How to backup a FreeBSD installation excluding installed packages

I have a FreeBSD installation (13.1) with around 30 pkgs installed. I'm trying to backup the original install but exclude all the pkgs added in the meantime.

I can't figure out how to do this.

I'd appreciate any suggestions.
 
You would have to know where all your packages put and create things and then exclude them. You probably need to define your need a bit more precisely.

If you are ok with an approximate exclusion I think you could get away with excluding /usr/local, /usr/ports (if used), and /var/cache/pkg.
 
dkh provided a simple and good solution. Probably you need to check some another directories like /var/db/pkg/ /var/db/ports/
Usually everything installed by user stored in /usr/local
So it is a fine solution.

Another way:
You can clone current installation and run it somewhere (even as a jail on the same machine) and remove all packages using "pkg delete" and backup the rest.
 
Why backup the OS at all? It's usually quicker and easier to just reinstall than restoring a backup. Only backup your configuration settings.

Besides that, 13.1-RELEASE is end-of-life. You're going to need to upgrade to 13.3 some time soon.
 
I wanted to install 14.0 over the top of 13.1 and wanted to be able to restore in case of major problems...

I've had numerous problems using freebsd-update in the past, and just wanted a quick update.
 
I wanted to install 14.0 over the top of 13.1 and wanted to be able to restore in case of major problems...

I've had numerous problems using freebsd-update in the past, and just wanted a quick update.
If you use ZFS just make snapshot of ROOT filesystem before upgrade.
I had 0 issues doing upgrades with freebsd-update lately.
Done upgrades from 11.4 to 13.2 and 13.3 without any problems. (skipping 12.x stage)_
 
I wanted to install 14.0 over the top of 13.1 and wanted to be able to restore in case of major problems...
How exactly do you want to install 14.0 over the top of 13.1? You don't mention upgrade from source.

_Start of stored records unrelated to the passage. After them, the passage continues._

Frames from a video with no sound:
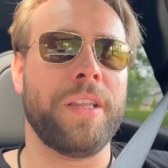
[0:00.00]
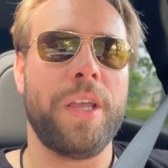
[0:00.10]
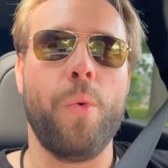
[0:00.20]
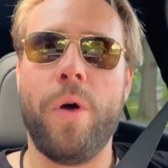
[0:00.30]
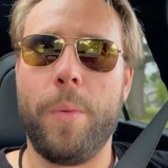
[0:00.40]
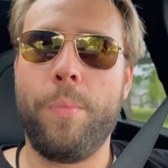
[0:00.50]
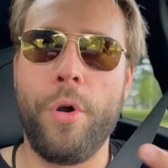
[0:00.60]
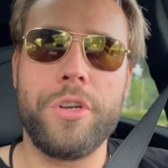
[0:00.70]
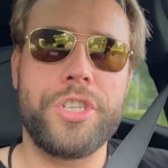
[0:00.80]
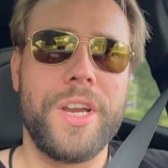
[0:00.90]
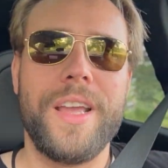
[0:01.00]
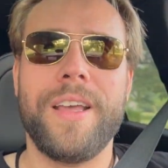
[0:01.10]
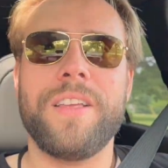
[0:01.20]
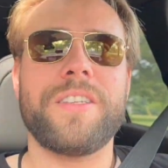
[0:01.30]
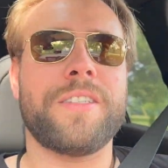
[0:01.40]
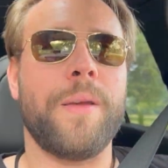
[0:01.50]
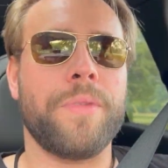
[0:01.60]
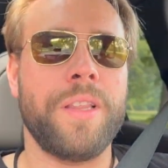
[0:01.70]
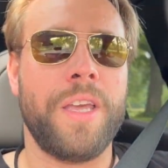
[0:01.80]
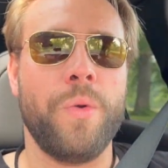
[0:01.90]
that you want to push. This is
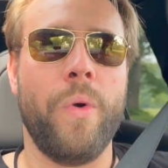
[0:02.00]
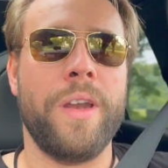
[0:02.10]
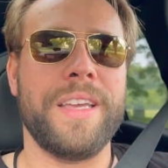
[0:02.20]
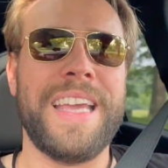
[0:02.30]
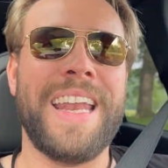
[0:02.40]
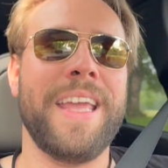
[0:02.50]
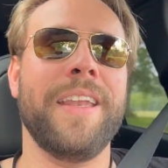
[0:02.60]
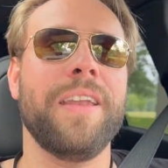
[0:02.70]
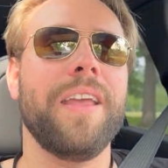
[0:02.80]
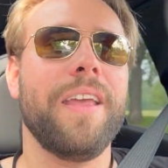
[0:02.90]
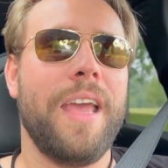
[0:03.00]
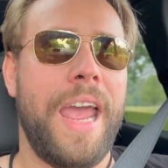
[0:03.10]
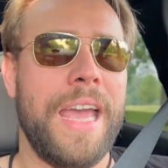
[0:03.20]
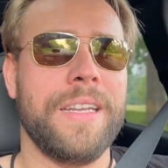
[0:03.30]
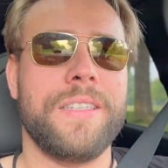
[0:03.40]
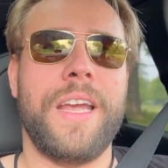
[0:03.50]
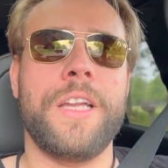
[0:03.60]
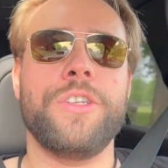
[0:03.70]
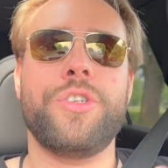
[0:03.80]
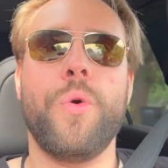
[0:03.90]
something that you want to get in and
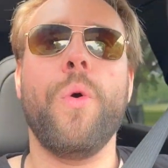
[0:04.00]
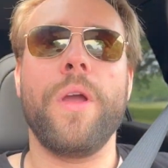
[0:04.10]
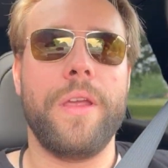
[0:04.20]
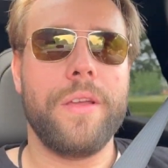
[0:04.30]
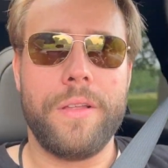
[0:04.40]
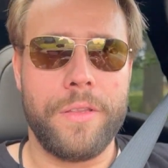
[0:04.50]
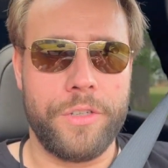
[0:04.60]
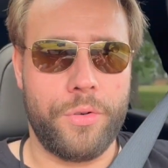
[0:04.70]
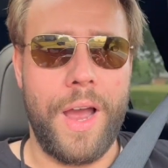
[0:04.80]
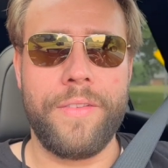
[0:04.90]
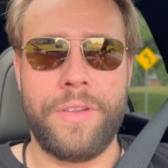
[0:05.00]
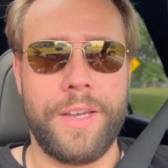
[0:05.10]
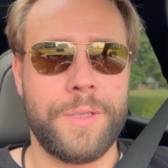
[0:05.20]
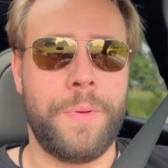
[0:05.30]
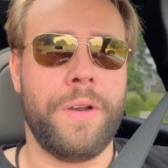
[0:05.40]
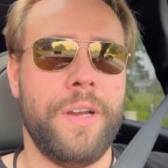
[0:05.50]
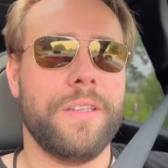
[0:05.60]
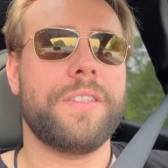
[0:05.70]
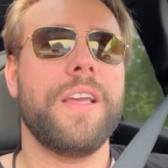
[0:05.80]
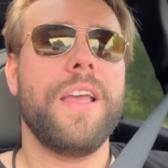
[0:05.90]
enjoy the driving
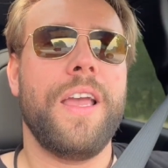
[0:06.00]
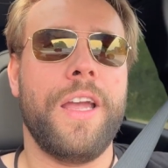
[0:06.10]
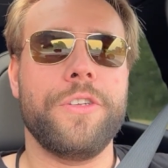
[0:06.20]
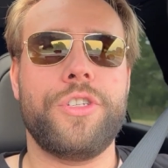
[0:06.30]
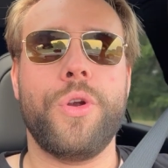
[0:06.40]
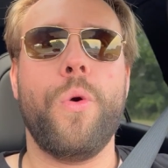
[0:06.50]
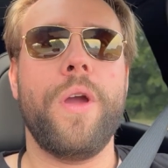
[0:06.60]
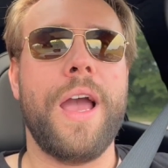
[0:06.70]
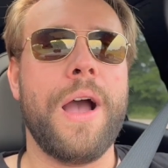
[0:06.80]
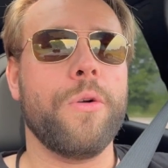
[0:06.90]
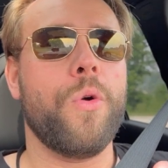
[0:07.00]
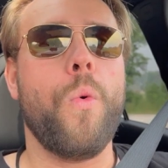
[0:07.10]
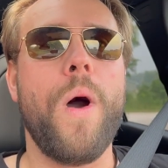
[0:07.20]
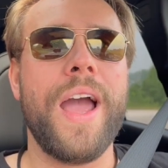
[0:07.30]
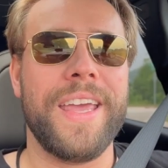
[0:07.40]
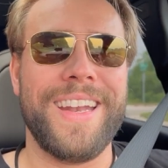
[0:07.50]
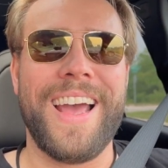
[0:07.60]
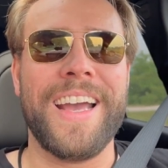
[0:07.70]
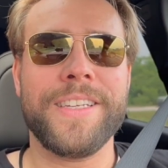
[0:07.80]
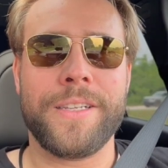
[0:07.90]
experience. Enjoy how quiet
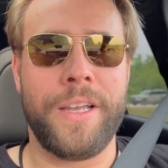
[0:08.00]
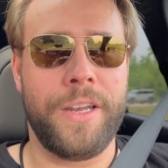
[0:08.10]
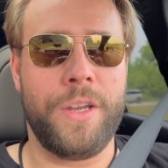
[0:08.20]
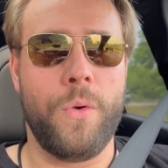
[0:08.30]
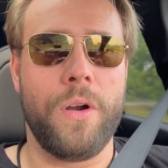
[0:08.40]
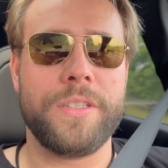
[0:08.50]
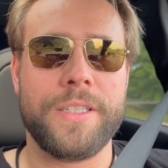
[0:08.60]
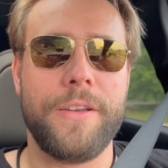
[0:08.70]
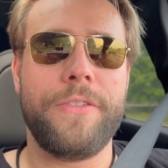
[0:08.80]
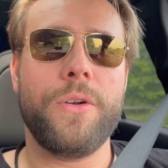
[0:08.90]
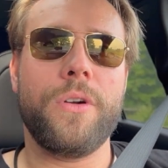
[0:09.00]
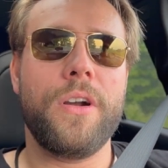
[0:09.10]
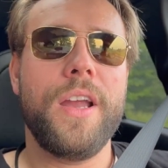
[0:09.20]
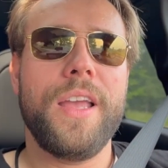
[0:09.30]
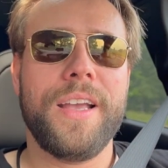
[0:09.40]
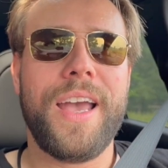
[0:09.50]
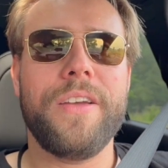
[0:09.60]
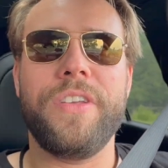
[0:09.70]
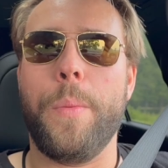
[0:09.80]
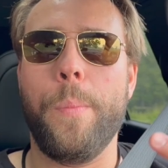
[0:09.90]
and isolated you are. It's as if you're kind
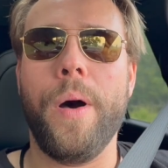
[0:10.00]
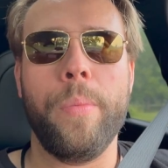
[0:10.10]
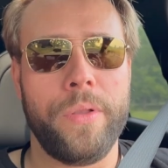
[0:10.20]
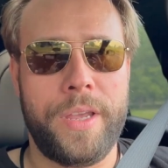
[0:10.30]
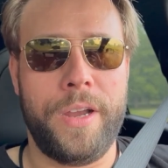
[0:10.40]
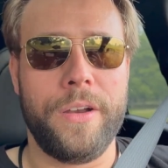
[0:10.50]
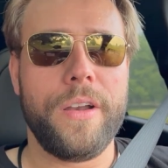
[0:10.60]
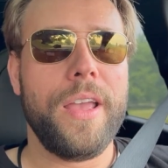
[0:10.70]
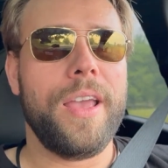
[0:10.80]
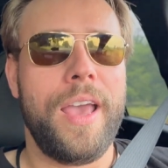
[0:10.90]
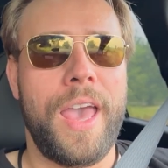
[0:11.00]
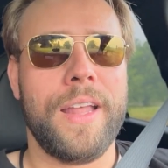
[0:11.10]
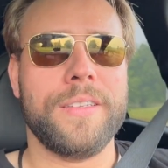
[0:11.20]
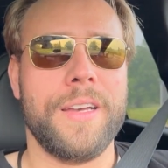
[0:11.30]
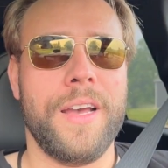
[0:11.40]
of in a bubble here, and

Which file system has the target system, UFS or ZFS?
 
If you use ZFS, you can leverage
bectl(8) to create a boot environment. Then you can rollback if something goes wrong.

More details on the FreeBSD wiki
or in this article
 
Not backing up /usr/local/etc and /var is a potential loss of data. You need to be sure you haven't touched the former and you have no services that use the latter (such as database).
 
Backup all changed *.config files on a system level like /boot/loader.conf, /etc/rc.conf, etc.

Make a list of all added packages:

# pkg prime-list > /home/<your_home>/primelist

Backup your home directory;

Re-install a fresh copy of FreeBSD;

After a new installation set back the *.config files and install all packages with

# pkg install "cat /home/<your_home>/primelist"
 
I use boot environments, and back up config files and data. I set up ZFS datasets for data that I care about - home dirs, databases, etc. I build new boot environments cleanly, copy the config files into it, and reboot. If I need to restore from backup, it's pulling the data ZFS datasets and mounting them.